For each parameter at each update a small random amount is added or substracted. Then the total value is calculated by adding the values up with a certain weight for how much influence each of the parameters has. If the weight for the overall grid would be 1 and 0 for the other parameters, all LEDs would do the same. So the weights determine the amount of variation between the individual LEDs: from all the same to all completely different.
This algorithm uses no other inputs than the weights for the four parameters. These weights are changed over the course of the section.
The booster algorithm has as many agents are there are modules. The agents have a neural network with 5 inputs, 8 hidden layers and 1 output. It then uses an epsilon-decreasing policy for learning, which means that at the start the agent is more exploratory and later on the agent is more greedy.
The inputs to the network are the measured light value, the moving average of the light value, a parameter energy and a timer. The energy is a slowly increasing value with time, and after a certain amount of time after emitting light, the energy increases also based on the light input. The reward is calculated from the emitted led values, with some linearity built in, that boosts the ‘right’ decisions and punishes ‘bad bursts’.
When the agent decides to emit light, the energy and the timer are reset to 0.
In the chasers algorithm the spatial layout of the structure is taken into account. Each line is regarded as a one-dimensional space where a chaser can move around. While moving the chaser is rewarded for touching another chaser (be on the same position), moving, or staying in the same position. The position on the line is defined as the position of an LED, so if there are three modules with each three LEDs mounted on a steel cable, that line has 9 possible positions for a chaser to be. The position of the chaser is visualised by triggering the LED and auralised by triggering the sound of the module the LED belongs to. If the reward for the chaser is larger than 0.5 (the range is between 0 and 1), the parameter repeat is set for the light preset.
In the score, more and more chasers are added to each line. Initially the light preset is a short flash. Later on in the chaser section, the light preset is changed to a longer flickering light, creating more overall brightness in the space.
Note that in this algorithm the only input of the algorithm is the position of the other chasers - no sensor data is used.
The genetic algorithm was added in 2017 for the exhibition at the MAC in Montreal. The idea was that instead of setting the parameters for the presets of the light and sound synthesis directly, a genetic algorithm would try to mutate from its current state to the new target state of the parameters. In this way the algorithm attempts to replicate the ‘normal’ score, but takes a bit of time before it has found the right parameter set.
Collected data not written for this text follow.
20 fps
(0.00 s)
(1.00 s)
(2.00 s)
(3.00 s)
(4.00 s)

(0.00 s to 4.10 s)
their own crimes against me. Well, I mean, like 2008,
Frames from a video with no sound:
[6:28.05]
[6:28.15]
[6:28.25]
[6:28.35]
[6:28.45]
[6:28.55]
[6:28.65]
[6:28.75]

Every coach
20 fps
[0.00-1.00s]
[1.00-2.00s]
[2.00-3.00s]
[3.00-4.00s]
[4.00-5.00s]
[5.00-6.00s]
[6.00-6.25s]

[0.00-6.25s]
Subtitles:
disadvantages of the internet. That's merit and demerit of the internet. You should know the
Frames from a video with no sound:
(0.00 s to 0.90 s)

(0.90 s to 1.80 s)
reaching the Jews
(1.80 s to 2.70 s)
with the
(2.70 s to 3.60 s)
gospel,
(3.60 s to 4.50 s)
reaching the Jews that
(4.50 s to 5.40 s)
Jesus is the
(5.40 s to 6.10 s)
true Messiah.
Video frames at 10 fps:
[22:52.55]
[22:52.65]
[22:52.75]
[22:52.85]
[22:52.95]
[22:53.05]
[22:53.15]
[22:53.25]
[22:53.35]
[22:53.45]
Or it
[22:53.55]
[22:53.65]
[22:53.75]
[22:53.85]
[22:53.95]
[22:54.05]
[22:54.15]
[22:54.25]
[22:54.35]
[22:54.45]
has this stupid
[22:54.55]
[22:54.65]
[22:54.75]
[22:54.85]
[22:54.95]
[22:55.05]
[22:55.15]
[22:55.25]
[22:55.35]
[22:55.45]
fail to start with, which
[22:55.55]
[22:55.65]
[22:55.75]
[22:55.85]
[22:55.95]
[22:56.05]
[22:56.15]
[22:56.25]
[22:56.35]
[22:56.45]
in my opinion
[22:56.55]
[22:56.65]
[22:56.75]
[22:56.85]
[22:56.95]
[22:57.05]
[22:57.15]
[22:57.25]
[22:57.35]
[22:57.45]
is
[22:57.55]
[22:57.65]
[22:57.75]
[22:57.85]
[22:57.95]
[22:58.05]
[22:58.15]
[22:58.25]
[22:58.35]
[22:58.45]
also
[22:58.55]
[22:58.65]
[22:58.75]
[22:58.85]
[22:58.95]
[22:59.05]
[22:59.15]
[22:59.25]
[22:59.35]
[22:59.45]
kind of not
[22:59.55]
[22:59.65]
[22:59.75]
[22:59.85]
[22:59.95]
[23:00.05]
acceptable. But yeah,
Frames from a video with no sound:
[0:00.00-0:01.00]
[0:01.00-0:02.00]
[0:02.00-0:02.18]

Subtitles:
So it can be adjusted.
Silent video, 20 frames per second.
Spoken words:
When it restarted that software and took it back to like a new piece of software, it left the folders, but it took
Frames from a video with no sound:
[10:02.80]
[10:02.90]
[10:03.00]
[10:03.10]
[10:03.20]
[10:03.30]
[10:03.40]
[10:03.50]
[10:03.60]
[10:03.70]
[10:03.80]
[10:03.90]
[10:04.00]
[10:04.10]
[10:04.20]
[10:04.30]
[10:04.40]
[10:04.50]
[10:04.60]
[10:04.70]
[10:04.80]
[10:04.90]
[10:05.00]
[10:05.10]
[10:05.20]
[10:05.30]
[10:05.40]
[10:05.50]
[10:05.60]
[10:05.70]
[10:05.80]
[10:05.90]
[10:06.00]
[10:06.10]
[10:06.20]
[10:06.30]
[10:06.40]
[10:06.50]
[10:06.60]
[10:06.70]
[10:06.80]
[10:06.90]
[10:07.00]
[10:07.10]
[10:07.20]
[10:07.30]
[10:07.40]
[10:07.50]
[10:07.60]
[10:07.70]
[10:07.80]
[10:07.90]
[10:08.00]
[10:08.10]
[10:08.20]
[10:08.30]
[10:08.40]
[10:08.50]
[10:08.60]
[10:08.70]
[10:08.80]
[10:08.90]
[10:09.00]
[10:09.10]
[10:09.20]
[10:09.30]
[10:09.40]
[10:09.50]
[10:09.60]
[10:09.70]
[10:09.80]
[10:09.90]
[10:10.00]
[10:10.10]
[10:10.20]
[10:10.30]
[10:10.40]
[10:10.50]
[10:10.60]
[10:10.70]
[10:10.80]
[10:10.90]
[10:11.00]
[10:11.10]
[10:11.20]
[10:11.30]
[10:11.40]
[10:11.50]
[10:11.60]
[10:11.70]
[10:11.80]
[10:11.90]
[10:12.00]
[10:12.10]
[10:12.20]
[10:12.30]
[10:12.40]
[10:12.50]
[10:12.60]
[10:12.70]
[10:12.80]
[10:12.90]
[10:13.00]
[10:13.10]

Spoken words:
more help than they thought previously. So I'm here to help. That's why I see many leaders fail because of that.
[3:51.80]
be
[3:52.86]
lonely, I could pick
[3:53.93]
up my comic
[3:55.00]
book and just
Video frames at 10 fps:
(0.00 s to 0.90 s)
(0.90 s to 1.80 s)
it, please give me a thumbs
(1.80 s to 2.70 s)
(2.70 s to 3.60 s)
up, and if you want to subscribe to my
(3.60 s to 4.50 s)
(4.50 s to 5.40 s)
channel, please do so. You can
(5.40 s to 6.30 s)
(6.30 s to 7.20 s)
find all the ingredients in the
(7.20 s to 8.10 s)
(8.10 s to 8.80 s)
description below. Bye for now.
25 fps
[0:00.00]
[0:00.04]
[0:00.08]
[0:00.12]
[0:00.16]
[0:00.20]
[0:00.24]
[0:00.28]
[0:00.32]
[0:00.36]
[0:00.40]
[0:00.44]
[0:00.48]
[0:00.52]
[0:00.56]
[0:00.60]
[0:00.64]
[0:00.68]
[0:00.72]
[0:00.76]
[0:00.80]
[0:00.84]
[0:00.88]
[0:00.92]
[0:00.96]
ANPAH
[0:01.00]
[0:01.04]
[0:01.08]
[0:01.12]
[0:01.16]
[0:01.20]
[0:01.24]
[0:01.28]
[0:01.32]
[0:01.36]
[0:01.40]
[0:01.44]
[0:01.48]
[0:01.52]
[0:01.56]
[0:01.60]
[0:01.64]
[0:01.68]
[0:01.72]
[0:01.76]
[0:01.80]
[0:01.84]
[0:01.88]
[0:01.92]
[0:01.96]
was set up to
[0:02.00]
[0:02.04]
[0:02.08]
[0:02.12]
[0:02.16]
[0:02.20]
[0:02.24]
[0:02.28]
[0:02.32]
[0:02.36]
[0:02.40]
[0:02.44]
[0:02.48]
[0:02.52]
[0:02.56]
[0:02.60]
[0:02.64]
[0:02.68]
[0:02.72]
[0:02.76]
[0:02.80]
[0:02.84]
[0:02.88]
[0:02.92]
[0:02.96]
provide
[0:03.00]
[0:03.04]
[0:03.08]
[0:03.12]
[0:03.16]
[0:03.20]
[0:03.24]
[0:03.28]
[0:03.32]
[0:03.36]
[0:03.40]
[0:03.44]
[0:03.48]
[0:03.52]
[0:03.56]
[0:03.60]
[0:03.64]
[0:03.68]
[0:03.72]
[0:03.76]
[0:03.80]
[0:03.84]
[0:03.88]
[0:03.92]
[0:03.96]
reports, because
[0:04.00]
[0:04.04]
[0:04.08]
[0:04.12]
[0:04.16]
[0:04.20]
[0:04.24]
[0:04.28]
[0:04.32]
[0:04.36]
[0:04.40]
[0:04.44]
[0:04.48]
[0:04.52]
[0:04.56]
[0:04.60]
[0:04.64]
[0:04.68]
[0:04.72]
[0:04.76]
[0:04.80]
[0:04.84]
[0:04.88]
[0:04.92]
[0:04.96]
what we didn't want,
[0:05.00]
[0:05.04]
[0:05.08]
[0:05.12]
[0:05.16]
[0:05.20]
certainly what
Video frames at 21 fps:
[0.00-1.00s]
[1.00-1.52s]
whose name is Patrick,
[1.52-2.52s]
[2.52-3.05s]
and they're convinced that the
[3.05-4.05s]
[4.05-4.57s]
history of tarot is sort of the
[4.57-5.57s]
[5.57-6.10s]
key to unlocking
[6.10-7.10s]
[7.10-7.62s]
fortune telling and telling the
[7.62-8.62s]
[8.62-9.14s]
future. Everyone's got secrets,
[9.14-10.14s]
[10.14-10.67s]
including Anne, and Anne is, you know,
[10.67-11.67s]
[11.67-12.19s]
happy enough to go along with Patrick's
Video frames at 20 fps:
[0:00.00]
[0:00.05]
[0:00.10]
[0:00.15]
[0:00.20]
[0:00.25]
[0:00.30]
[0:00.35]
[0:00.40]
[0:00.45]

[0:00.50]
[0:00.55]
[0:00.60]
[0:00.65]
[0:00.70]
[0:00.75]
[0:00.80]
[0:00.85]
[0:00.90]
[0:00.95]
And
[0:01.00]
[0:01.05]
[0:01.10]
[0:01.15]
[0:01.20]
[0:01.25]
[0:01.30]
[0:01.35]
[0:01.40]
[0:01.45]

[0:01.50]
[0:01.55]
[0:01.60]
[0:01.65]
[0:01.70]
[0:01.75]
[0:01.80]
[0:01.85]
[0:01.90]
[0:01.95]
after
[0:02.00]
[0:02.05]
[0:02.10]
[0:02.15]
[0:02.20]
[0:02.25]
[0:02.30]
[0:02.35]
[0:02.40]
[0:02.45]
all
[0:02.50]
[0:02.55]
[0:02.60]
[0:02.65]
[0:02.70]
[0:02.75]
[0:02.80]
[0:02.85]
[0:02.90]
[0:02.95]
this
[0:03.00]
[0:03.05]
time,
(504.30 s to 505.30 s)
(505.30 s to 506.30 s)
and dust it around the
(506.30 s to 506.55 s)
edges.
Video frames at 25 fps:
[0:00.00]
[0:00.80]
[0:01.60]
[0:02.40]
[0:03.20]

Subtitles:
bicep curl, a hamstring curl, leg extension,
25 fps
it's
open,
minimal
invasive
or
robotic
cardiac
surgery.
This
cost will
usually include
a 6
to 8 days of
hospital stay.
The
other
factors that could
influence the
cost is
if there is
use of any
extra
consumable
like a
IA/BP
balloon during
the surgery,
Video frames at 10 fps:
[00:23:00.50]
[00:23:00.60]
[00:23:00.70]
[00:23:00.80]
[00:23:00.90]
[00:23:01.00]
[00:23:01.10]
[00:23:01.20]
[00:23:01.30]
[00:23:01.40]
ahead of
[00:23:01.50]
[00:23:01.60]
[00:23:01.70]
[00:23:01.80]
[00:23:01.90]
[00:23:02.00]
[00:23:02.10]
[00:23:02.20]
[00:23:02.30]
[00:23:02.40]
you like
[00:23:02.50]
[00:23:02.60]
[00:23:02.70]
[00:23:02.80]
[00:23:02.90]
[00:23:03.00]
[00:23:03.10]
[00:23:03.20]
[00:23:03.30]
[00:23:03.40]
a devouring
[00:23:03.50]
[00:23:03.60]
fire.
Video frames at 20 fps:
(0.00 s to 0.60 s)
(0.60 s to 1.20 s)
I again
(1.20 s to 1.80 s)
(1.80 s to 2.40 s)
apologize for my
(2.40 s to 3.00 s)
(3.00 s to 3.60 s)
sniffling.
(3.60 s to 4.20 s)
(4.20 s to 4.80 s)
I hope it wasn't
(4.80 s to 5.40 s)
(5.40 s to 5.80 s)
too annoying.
The parameter set is interpreted as a string of bits (1’s and 0’s), a binary chromosome. At each step of calculation of the algorithm, it selects two members of the population, ‘mates’ them to create two new ‘children’ and selects the fittest of the two offspring, i.e. the one closest to the new target preset.
We created two instances of this algorithm: one with a population of the size of the number of nodes to approximate the sound presets, and one with a population the size of the number of LEDs to approximate the light presets.
The ‘genetic’ mode we thus created was then added as an alternative ‘ambient’ mode to play along the ambient soundtrack.